- **Stored dataset items**
%%

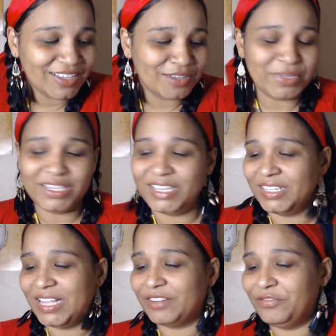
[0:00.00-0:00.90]
making a
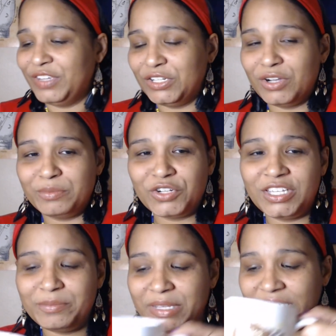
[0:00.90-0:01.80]
lot of video I'm
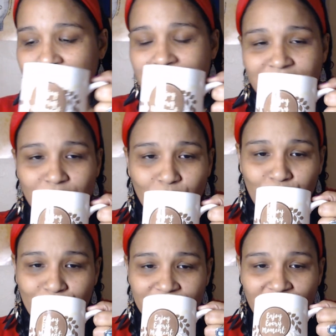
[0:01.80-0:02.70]
drinking my tea so
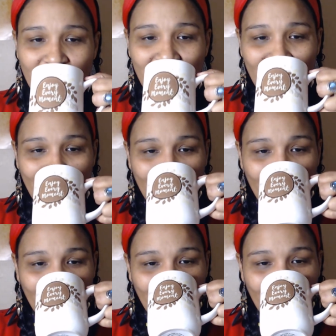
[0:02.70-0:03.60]
good
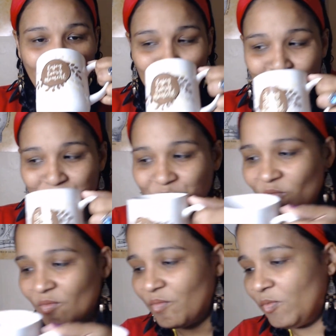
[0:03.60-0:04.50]

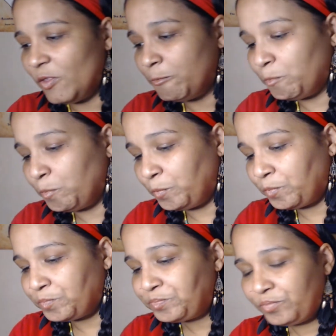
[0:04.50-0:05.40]
mm.
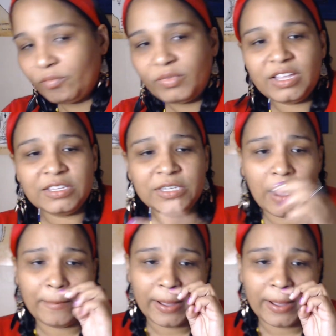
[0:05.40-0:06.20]
yum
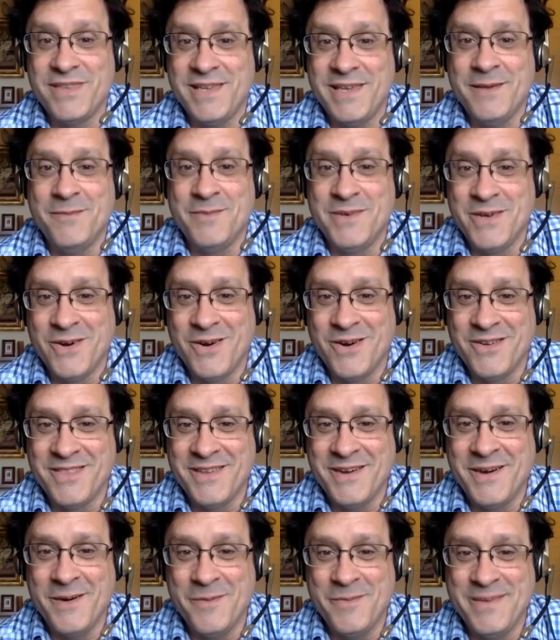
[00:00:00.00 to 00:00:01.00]
EMDR
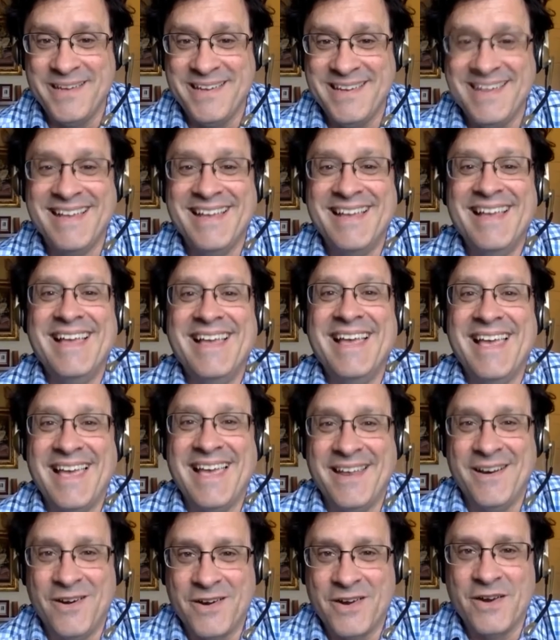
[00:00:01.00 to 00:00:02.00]
therapy
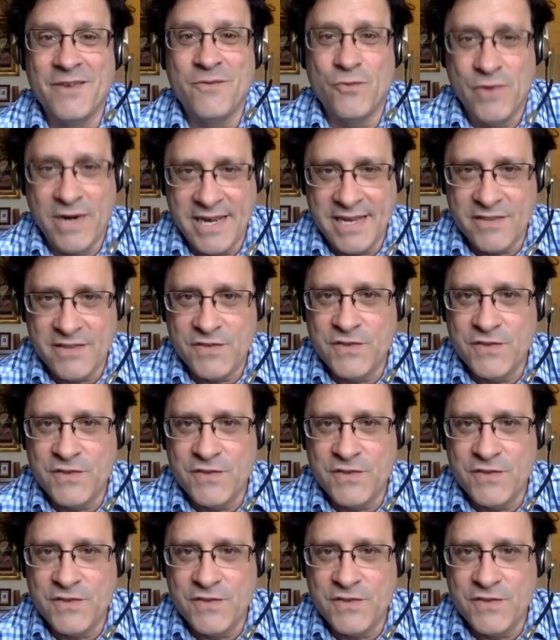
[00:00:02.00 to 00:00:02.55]
and are right.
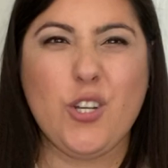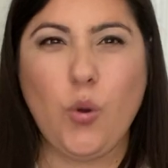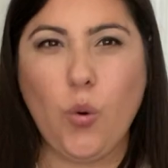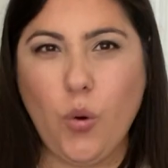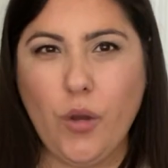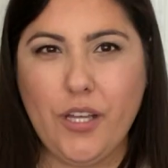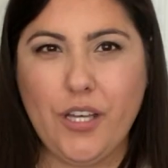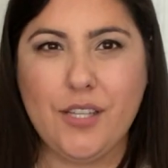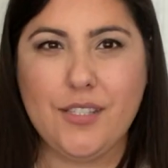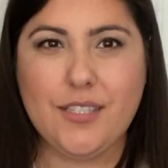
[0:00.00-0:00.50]
and
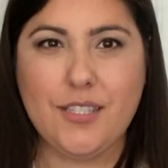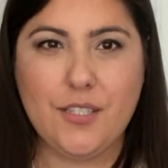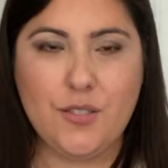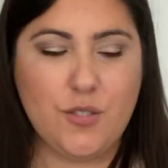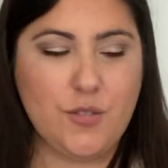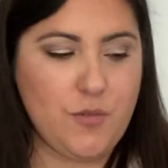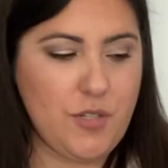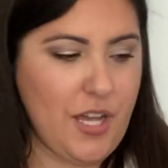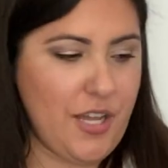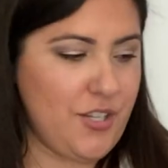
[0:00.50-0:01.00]
oils
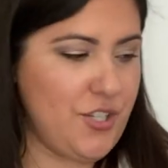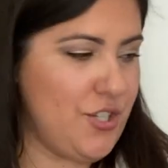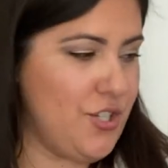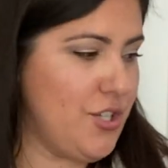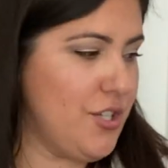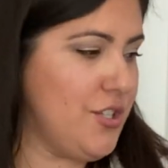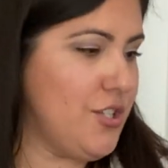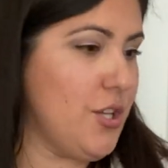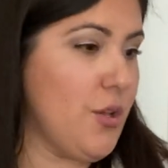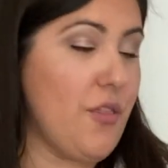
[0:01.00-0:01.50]
and
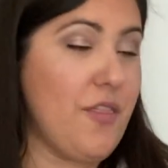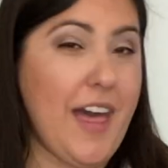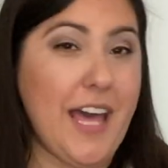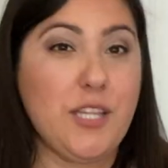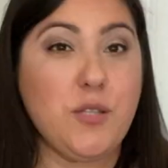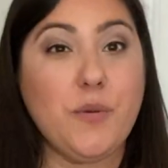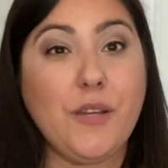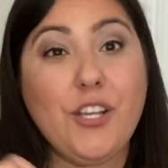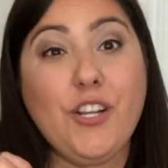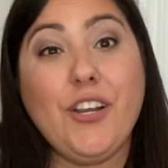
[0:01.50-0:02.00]
such, so
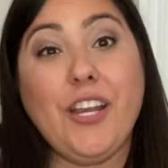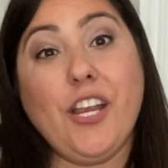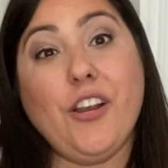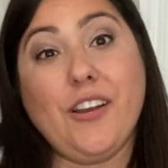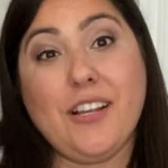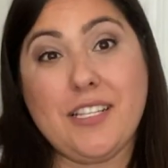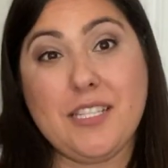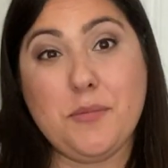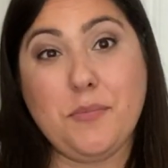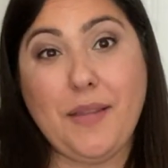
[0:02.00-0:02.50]
that's what you're
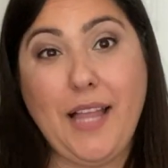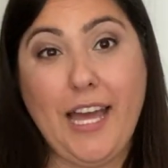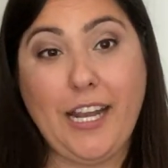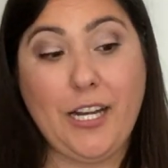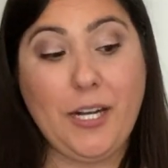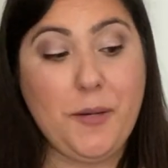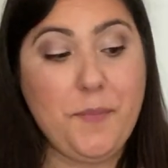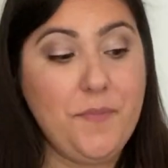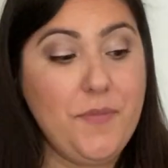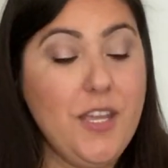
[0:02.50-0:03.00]
hearing
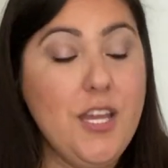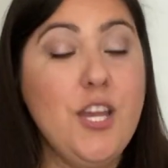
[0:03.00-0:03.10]
splatter.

%%

Without including any pictures, output each entry above exactly as it appears.

- **RESULT OF THIS EXERCISE**
[0:00.00-0:00.90]
making a
[0:00.90-0:01.80]
lot of video I'm
[0:01.80-0:02.70]
drinking my tea so
[0:02.70-0:03.60]
good
[0:03.60-0:04.50]

[0:04.50-0:05.40]
mm.
[0:05.40-0:06.20]
yum
[00:00:00.00 to 00:00:01.00]
EMDR
[00:00:01.00 to 00:00:02.00]
therapy
[00:00:02.00 to 00:00:02.55]
and are right.
[0:00.00-0:00.50]
and
[0:00.50-0:01.00]
oils
[0:01.00-0:01.50]
and
[0:01.50-0:02.00]
such, so
[0:02.00-0:02.50]
that's what you're
[0:02.50-0:03.00]
hearing
[0:03.00-0:03.10]
splatter.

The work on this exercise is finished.